▶ **Assignment**
An exact transcription of all the records below is required, without any images.

▶ **Source information**

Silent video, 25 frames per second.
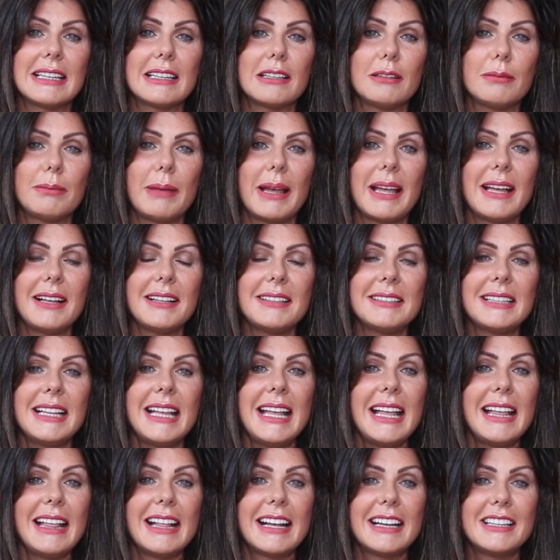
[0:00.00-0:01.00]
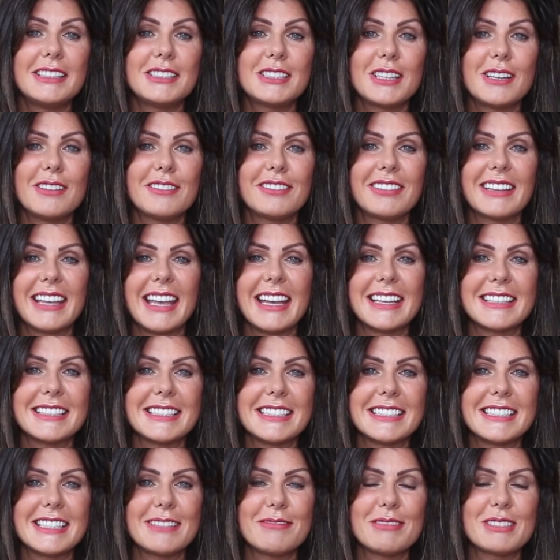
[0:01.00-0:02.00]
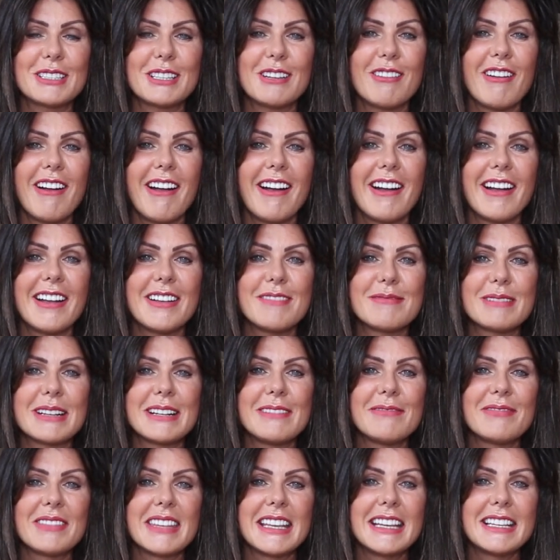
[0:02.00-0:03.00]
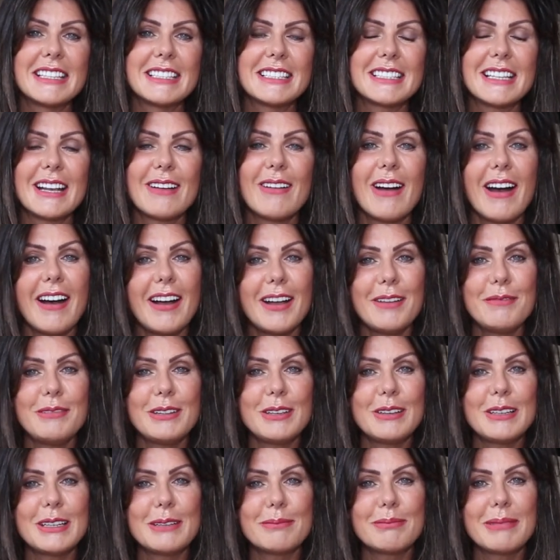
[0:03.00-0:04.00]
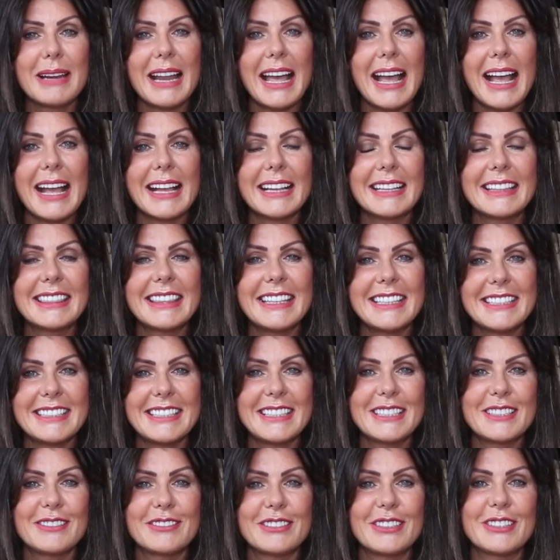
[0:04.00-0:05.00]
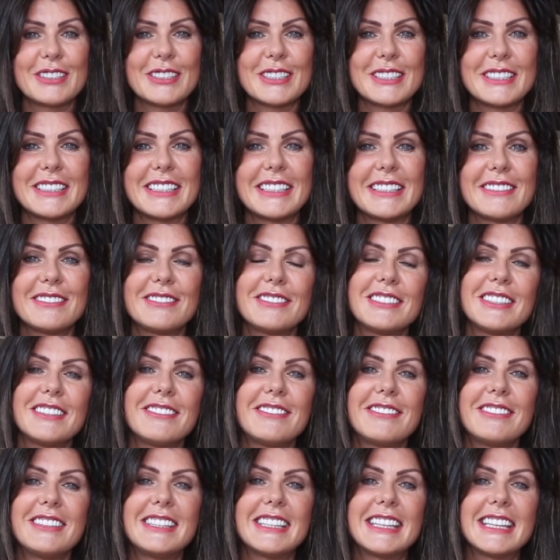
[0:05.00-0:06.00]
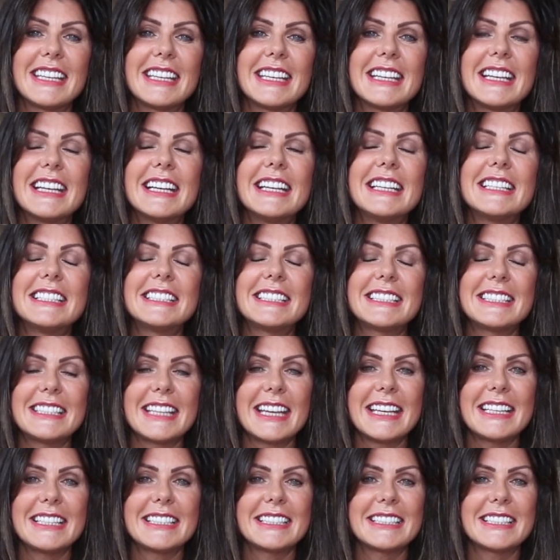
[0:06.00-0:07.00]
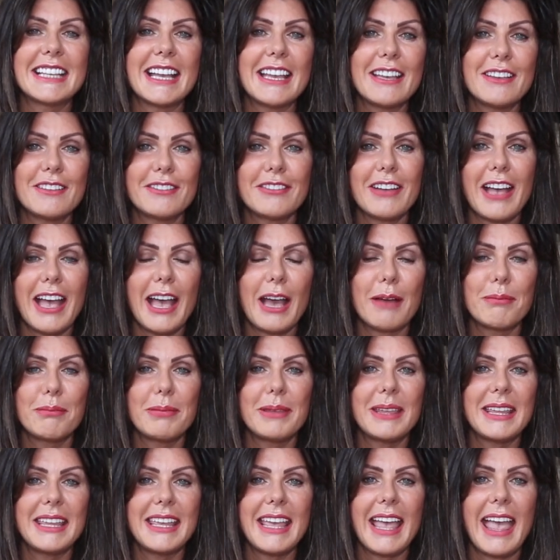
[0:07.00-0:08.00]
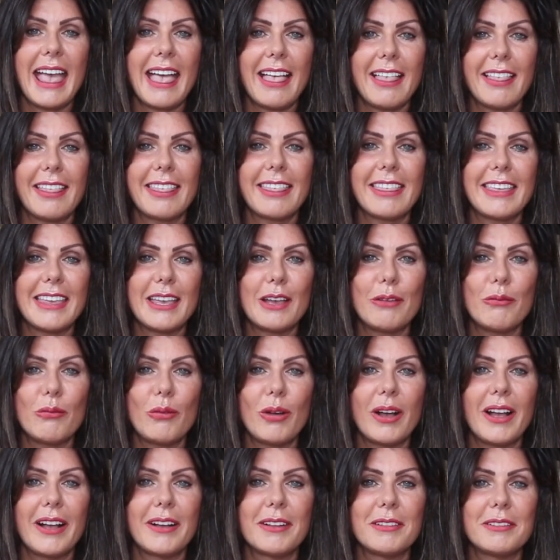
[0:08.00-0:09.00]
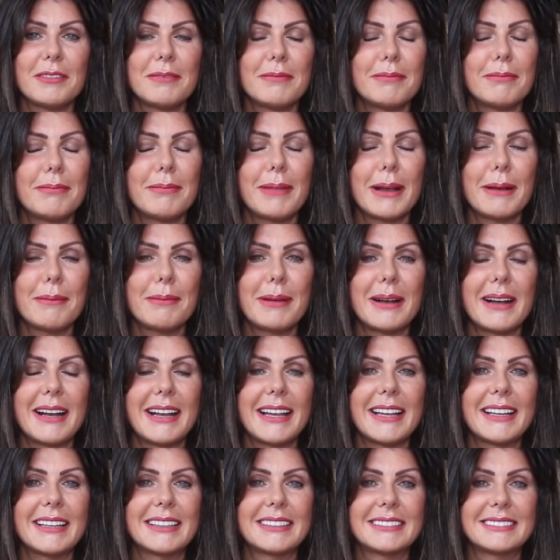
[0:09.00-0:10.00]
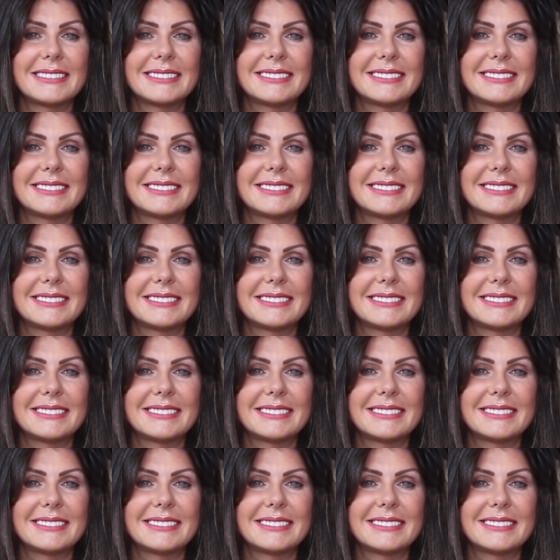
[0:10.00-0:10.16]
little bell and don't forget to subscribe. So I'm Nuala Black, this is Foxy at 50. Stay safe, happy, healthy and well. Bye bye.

▶ **Answer for the task**
Silent video, 25 frames per second.
[0:00.00-0:01.00]
[0:01.00-0:02.00]
[0:02.00-0:03.00]
[0:03.00-0:04.00]
[0:04.00-0:05.00]
[0:05.00-0:06.00]
[0:06.00-0:07.00]
[0:07.00-0:08.00]
[0:08.00-0:09.00]
[0:09.00-0:10.00]
[0:10.00-0:10.16]
little bell and don't forget to subscribe. So I'm Nuala Black, this is Foxy at 50. Stay safe, happy, healthy and well. Bye bye.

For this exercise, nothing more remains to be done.